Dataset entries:
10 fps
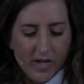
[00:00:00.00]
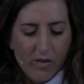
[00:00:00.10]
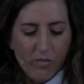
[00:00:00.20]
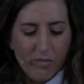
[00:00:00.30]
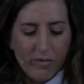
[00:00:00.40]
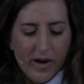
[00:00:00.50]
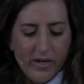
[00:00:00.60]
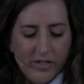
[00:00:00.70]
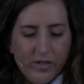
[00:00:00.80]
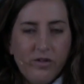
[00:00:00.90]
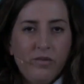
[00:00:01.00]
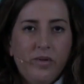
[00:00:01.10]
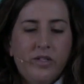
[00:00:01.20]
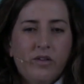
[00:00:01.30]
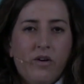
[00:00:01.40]
I will praise you
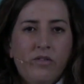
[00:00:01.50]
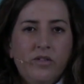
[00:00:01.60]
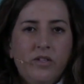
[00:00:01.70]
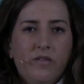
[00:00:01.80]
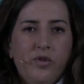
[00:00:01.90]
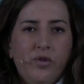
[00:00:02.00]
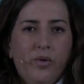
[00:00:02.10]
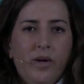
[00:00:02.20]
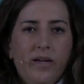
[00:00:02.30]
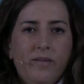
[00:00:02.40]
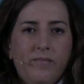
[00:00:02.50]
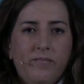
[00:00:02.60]
with songs of joy."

**Your assignment**: All lines from the one that contains "[00:00:01.50]" through the last line of the data should be retyped exactly, with the pictures left out.

**Response below**:
[00:00:01.50]
[00:00:01.60]
[00:00:01.70]
[00:00:01.80]
[00:00:01.90]
[00:00:02.00]
[00:00:02.10]
[00:00:02.20]
[00:00:02.30]
[00:00:02.40]
[00:00:02.50]
[00:00:02.60]
with songs of joy."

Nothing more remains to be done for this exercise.